Editor’s Note: This submission is from a netizen Ms. Y, discussing how people with mental illness need more empathy and compassion from everyone. After careful consideration, we’re publishing it in full as submitted.
Case Study: Mild depression → Unclear people causing repeated harmful stimuli → Worsening mild depression → PTSD → External academic-social pressure → Prolonging depression, slight hypomania emerging → People’s exaggerated behavior, even nicknaming as “OO crazy girl” → Intensified hypomania. I hope it doesn’t progress further…
My doctor said I’m rarely so regular—depression in summer, normalcy in winter. Sophomore winter break—doing things super energetically; junior year depression; junior spring nearly normal; senior year depression; senior spring should have been nearly normal, yet… The doctor was puzzled, saying: “Logically you should have it in winter! You’re so regular.”
I understand now. I crossed the line…
Painful memories are still vivid… Normal, lucky people, I beg you in the voice of someone with mental illness: please stop giving us unkind stimuli.
I beg you—we already try so hard, so, so hard.
Life must go on, and the external environment is truly critical for us.
Schools should teach from childhood how to prevent mental illness and how to treat those with mental conditions.
Lin Yi-han was a beautiful, talented med student; OOO was a seemingly normal OO student too.
What defines “normal” versus “abnormal”? Simply the normal distribution curve—nothing more. I beg reporters, I beg society, I beg government officials—I’m pleading—this is what many mentally ill people’s fates depend on: whether they enter what normal people call—and fear—institutions.
I accept that I have mental illness because only acceptance creates courage to overcome and face it. I won’t let myself cross that line again.
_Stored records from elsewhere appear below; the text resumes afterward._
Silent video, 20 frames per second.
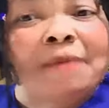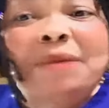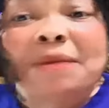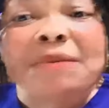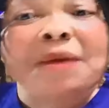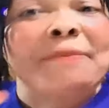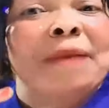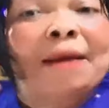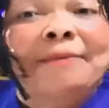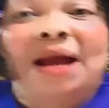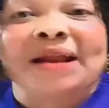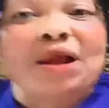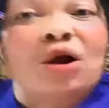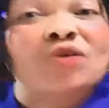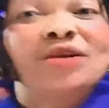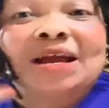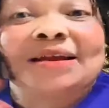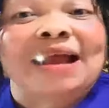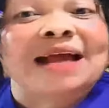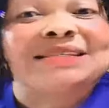Me da me
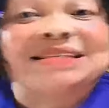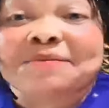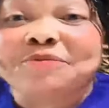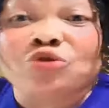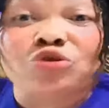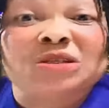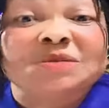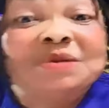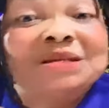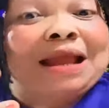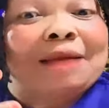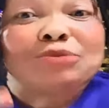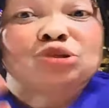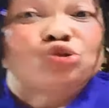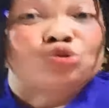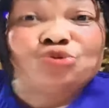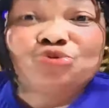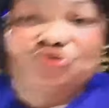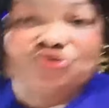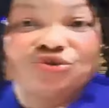bema de onya nice, I mean to be
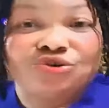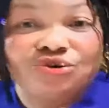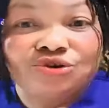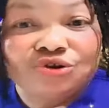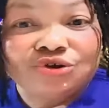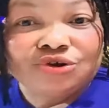namaso.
I’ll coexist peacefully with it, trying my best to appear normal—more normal than so-called “normal people.” Society’s small step is humankind’s giant leap, and for us sick people—an enormous step.
I won’t cry. I won’t cry because if I do, those who love me—my partner, my parents—will cry even harder.
I won’t blame heaven or curse fate. Mencius said: “When Heaven is about to place a great responsibility on someone, it first frustrates their spirit, exhausts their muscles and bones, starves their body, empties their heart, and confuses their undertakings. In this way their mind is stimulated, their nature strengthened, and their capabilities increased.” I won’t blame—I only hope to inspire others. Please exercise empathy and compassion. Don’t give us strange looks because we truly already suffer so much.